Asked the key to her development over the years, Addy replied, “Practice, practice, practice. From the time i was about 14 until now, I practice constantly.”
At home, she has a net in which to practice her hitting and a mound from which to practice here pitching. Sometimes, she said, her neighbors can hear her honing her craft.
“My neighbors hear me in the yard all the time,” she said. “If I’m not in the yard, I’m in the shop. If it’s wet outside, we can go into the shop and just hit into the net.
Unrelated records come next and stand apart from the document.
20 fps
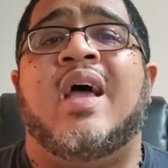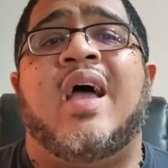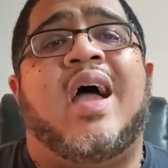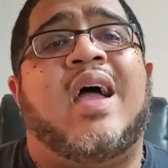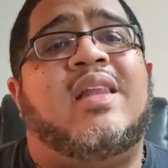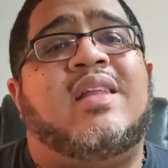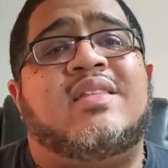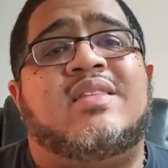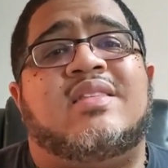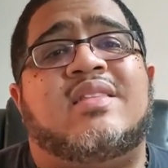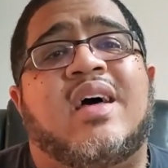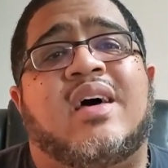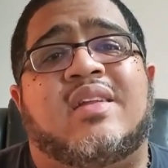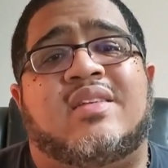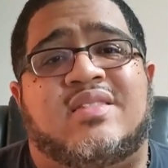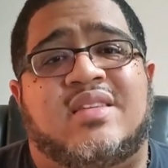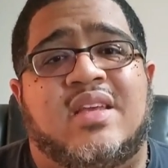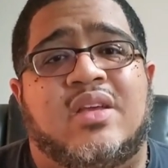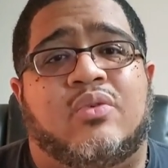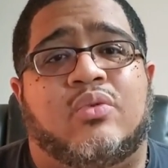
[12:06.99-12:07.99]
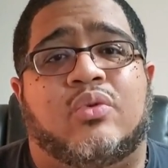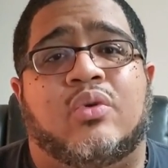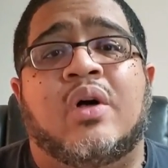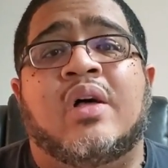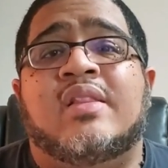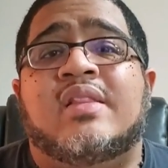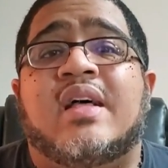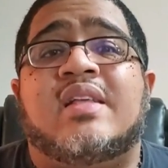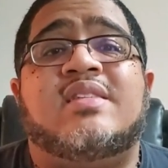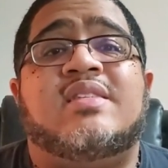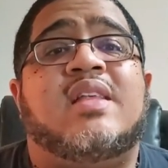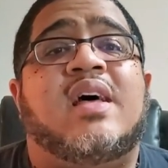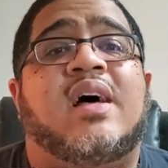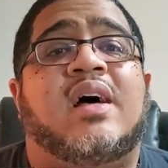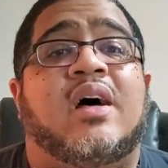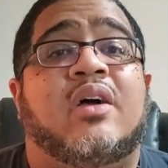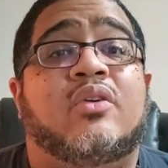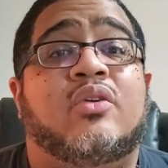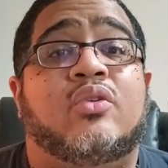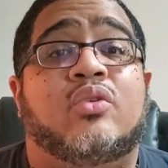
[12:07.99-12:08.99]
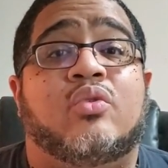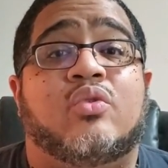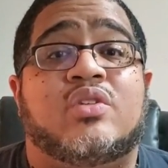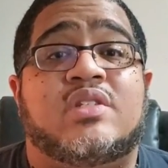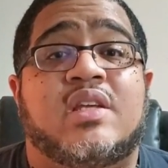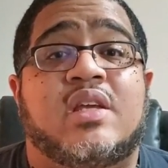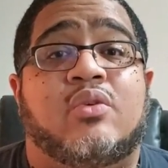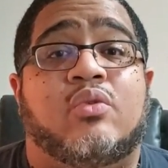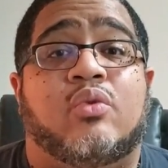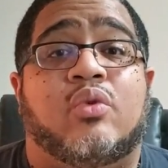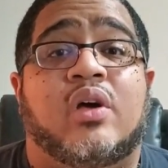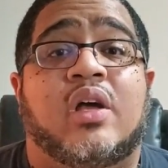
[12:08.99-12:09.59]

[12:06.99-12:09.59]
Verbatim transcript: And it's not a sequel. That's not how you do a sequel.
If I miss the net, it hits the back of the shop and makes a big, old noise. So, they hear it.”
Even though she’ll be starting her post-high school softball career at a junior college, Addy hopes to transfer to a four-year school after playing at Cisco.
“I looked at Division II, Division III, JUCO,” she said. “It was never my intention starting out to go Division I, like Baylor or Texas A&M. I just never wanted to be in that big of a school. Frankly, with my skill level, I wouldn’t make it. I wouldn’t pitch. They could probably take me as a hitter, but I wouldn’t pitch. I just was realistic about my goals.”
Addy plans to major in pre-physical therapy at Cisco Junior College. Her high school courses include studying to become a Certified Nursing Assistant (CNA), which she will attain before graduation.
Addy is the daughter of Jilly and Lee Walker.